Réactiver le Peb en Île-de-France, pour les doctorants et les enseignants-chercheurs, fait aussi partie des projets qui sont portés par l’établissement. Opérateur légitime sur ce créneau depuis la révision du décret fondateur, le CTLES répond, avec d’autres4, à la préconisation n° 20 du rapport de Bernard Larrouturou5 : « Mener une étude visant à relancer une politique de prêt entre bibliothèques en s’appuyant sur un opérateur national ou régional ». Acteur dans le dispositif des Collex, le CTLES porte également ce projet d’un point de vue logistique et financier jusqu’à l’achèvement d’une phase d’essai convenue (septembre-décembre 2015), éventuellement au-delà si les résultats sont concluants. En inscrivant les plans de conservation partagée (PCP) dans le dispositif Collex au même titre que le Peb, le MENESR donne aux PCP existants une dimension nationale tout en encourageant l’élargissement du périmètre des participants, mais il incite surtout à l’émergence de nouveaux plans. Aujourd’hui, l’animation de chaque plan est assurée conjointement par le CTLES et une bibliothèque spécialisée dans le champ disciplinaire concerné.

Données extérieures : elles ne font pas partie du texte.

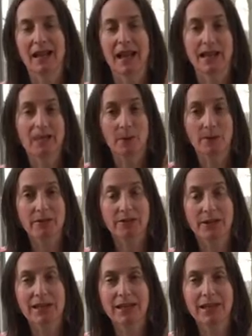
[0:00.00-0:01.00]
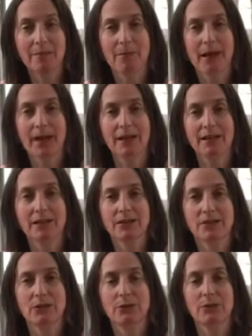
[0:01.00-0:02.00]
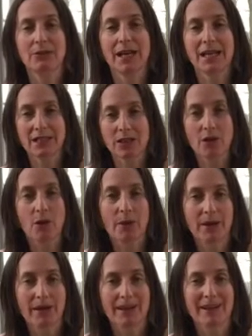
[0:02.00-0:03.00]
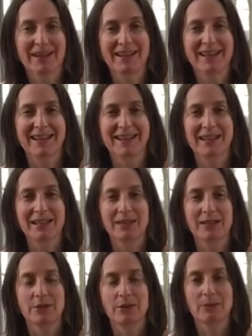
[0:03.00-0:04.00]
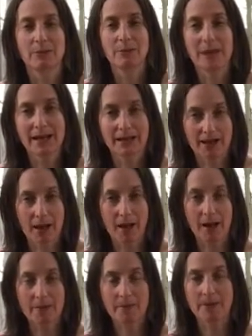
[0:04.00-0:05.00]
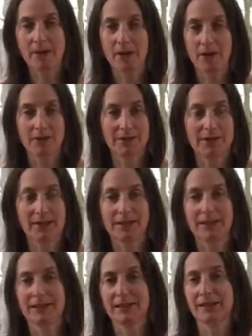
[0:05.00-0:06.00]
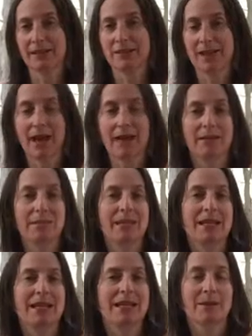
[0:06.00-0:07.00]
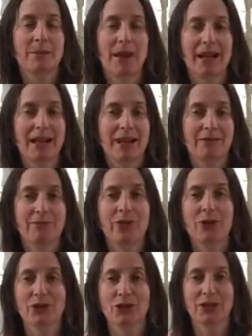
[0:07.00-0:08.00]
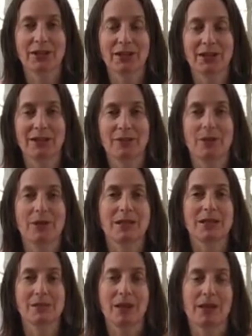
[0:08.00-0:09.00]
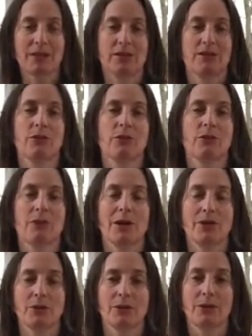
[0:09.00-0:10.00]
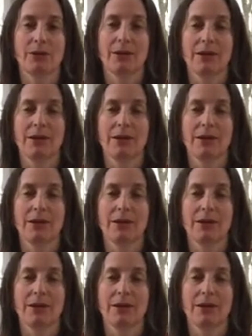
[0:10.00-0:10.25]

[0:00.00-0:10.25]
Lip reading: as part of healing pain to get to know it, to make time. Now, obviously, you can't be in the pain and function once it's past a certain threshold.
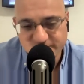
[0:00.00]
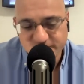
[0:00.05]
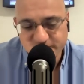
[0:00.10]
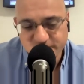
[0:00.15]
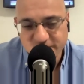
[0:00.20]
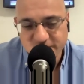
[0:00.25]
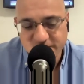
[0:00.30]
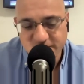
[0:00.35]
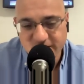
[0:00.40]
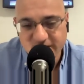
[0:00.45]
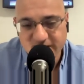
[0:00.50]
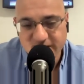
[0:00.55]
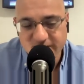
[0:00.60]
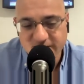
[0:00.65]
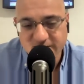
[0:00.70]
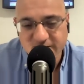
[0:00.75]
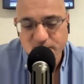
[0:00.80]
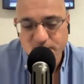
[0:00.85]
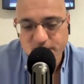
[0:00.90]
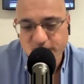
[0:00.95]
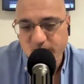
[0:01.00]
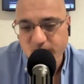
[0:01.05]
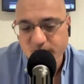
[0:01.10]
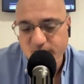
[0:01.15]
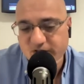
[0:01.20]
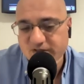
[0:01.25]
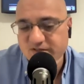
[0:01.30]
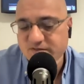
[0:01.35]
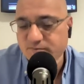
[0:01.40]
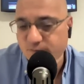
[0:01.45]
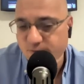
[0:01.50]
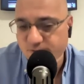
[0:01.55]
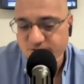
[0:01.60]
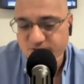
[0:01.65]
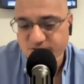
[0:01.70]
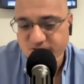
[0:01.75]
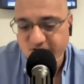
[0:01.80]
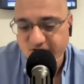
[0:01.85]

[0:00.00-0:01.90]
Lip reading: once you give it the proper exposure.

Poursuite de la coopération avec l’ABES
Le CTLES développe et administre deux bases de gestion. La première est dévolue au suivi des mouvements de collections et permet de produire des indicateurs d’activité. La deuxième est une base de gestion des titres dédiée principalement à l’affichage comparatif des états de collections et à l’identification des pôles de conservation. Cet outil est un complément de Périscope, application de visualisation des fonds conservés dans les différents établissements, développée par l’Abes. La collaboration entre le CTLES et l’Abes, dans le domaine des PCP, a débuté avec la publication en janvier 2013 d’un rapport conjoint sur la conservation partagée6. Aujourd’hui, cette collaboration se traduit par le versement des notices bibliographiques et des notices d’exemplaires du Sudoc dans la base de gestion des périodiques. À terme, la collaboration avec l’ABES, qui vise notamment la mise à jour en temps réel des états de collection, permettra d’améliorer de ce fait le niveau de performance des applications gérées par le CTLES et devrait marquer une étape significative dans la gestion des PCP. La coopération CTLES - Abes se poursuit dans le but d’améliorer les services offerts aux professionnels.